Angered by the fact that he has been transported away from "reality", Covenant nevertheless believes he is once again experiencing a dream or delusion due to his head injury. His hypothesis is supported by the fact that the Land has seen the passing of forty years compared to the few weeks that have passed in his own world: the High Lord of the Council is Elena. Much later he learns that she is his daughter, born of his rape of Lena. Due to the trauma, Lena has disassociated from life and reverted to a childlike mentality, fully dependent on her family. Elena is now Covenant's summoner and shows no ill will towards her biological father. She and Covenant become close friends.

Elena explains that the evil Lord Foul has assembled a massive army, with which he now threatens the people of The Land. For forty years, the Lords have dedicated themselves to the study of Kevin's Lore, training new students at the school at the tree city of Revelwood. Only Mhorham remains from Lords of the council during the quest for the Staff of Law, but seven new Lords have taken their seats, having mastered both the magical and martial arts. The horse-tending Ramen have been enlisted to patrol the frontier near Foul's dominions. The Warward, the army of Revelstone, is full of battle-ready volunteers and is led by Hile Troy, who came to the Land from Covenant's world. An attempt was even made to attack Lord Foul directly, via a commando raid on his lair at the Land's eastern edge; although the raid, led by Lord Mhoram, failed, valuable knowledge was gained about Foul's forces.

The commander of Foul's army is one of three brothers of the race of Giants, a people previously thought incorruptible. With the aid of the powerful Illearth Stone, the Ravers, Foul's non-corporeal servants, have possessed the three brothers, now renamed Kinslaughterer, Fleshharrower, and Satansfist. In shame and despair, the other Giants offer no resistance as Kinslaughterer murders them all in their home city. Thus, the Lords have lost their strongest and bravest allies in the fight against evil.

Nevertheless, the Lords resolve to meet the enemy on the battlefield. Hile Troy is a genius in military tactics who developed a mystical form of sight when hurtloam, a magical mud with miraculous curative properties, was used to try and "heal" his lack of eyes. (The hurtloam used to heal Covenant's head injury also has the effect of "curing" his leprosy.) While Troy leads the army to confront Fleshharrower's attacking force, Elena and Covenant go in search of the Seventh Ward, a repository of ancient magical power which Elena believes will ensure victory.

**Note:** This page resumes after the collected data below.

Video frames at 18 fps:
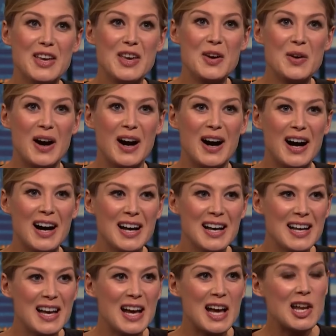You are
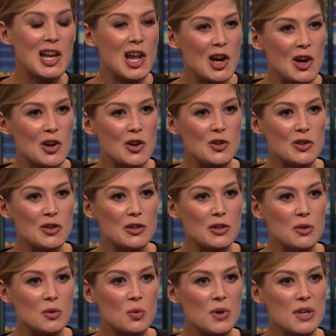
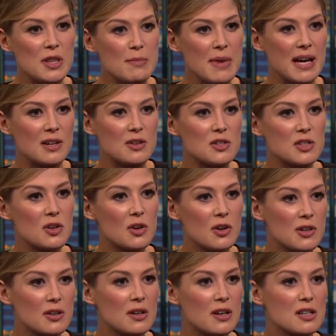alone with a man who's
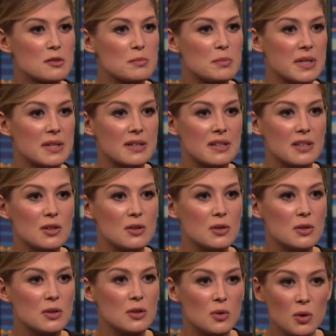not your husband,
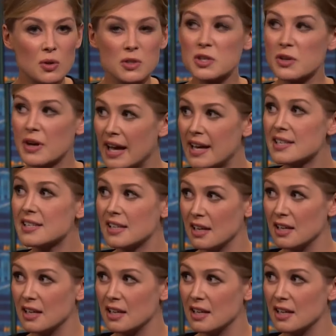who also has a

Covenant, Elena and their two Bloodguard protectors journey through the remote mountain region on the western frontier of the Land to the hiding place of the Ward. Elena gains the power; foolishly, she uses it to summon the long-dead High Lord Kevin from his grave, and send him against Lord Foul. This act breaks the Law of Death, the barrier preventing the souls of the dead from interfering in the world of the living. Kevin's spirit is easily defeated and then enslaved by Foul wielding the Illearth Stone, and commanded to destroy Elena. The two High Lords engage in a battle of magic, in which Elena and her Bloodguard are defeated and killed, and the Staff of Law lost again. Covenant is able to save himself and his Bloodguard by using the power of his white gold ring, again without understanding how.

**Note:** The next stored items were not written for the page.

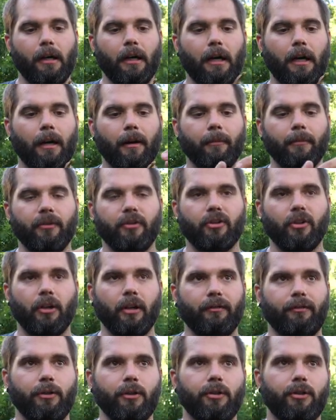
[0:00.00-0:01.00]
Um, so
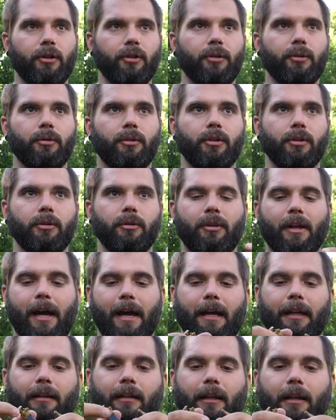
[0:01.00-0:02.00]
if you do do
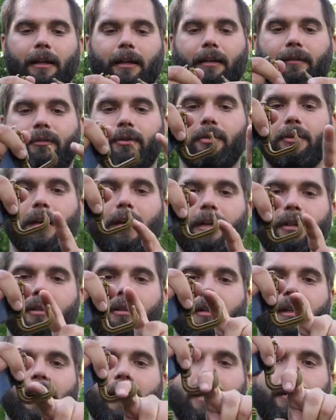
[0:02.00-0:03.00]
that, like if you hang
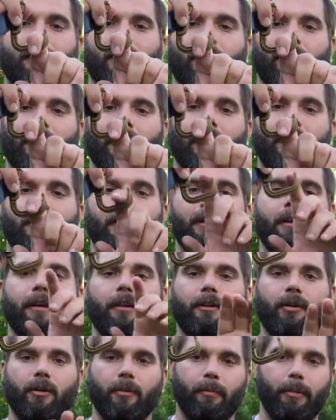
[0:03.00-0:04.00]
your cam on there,
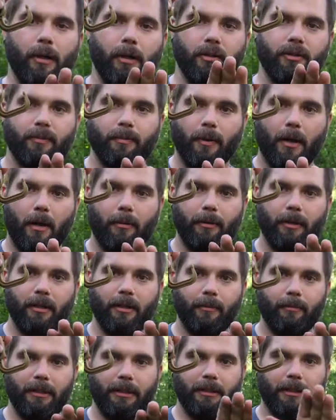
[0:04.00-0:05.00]
your bow is probably
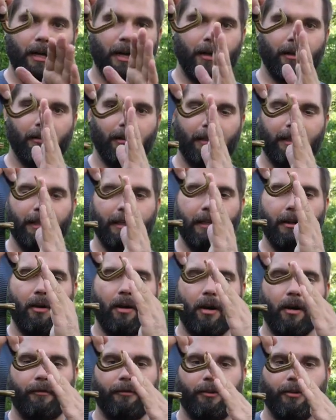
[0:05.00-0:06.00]
going to be kind of leaning
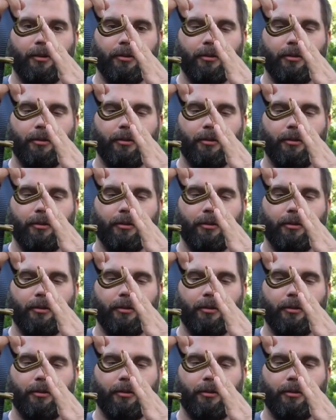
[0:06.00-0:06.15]
off the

Meanwhile, Hile Troy has been forced into a desperate retreat by the superior force of the Raver's army to the edge of a dangerous, forbidding forest known as Garroting Deep. In desperation, he and Lord Mhoram beg the aid of Caerroil Wildwood, an immortal Forestal who is charged with protecting the ancient forests of the Land from the Ravers. Wildwood awakens the forest, totally destroying Foul's army, and personally garrotes Fleshharrower. The victory is a Pyrrhic one, however: the Lords' army is nearly obliterated, three Lords besides Elena have been killed, and Hile Troy has sacrificed himself as the price for the Forestal's aid, becoming Wildwood's immortal apprentice.

The war thus ends in a draw, and with the death of High Lord Elena his summoner, Covenant once again returns to his own world. His ex-wife has long since hung up the phone, and he is a leper once more.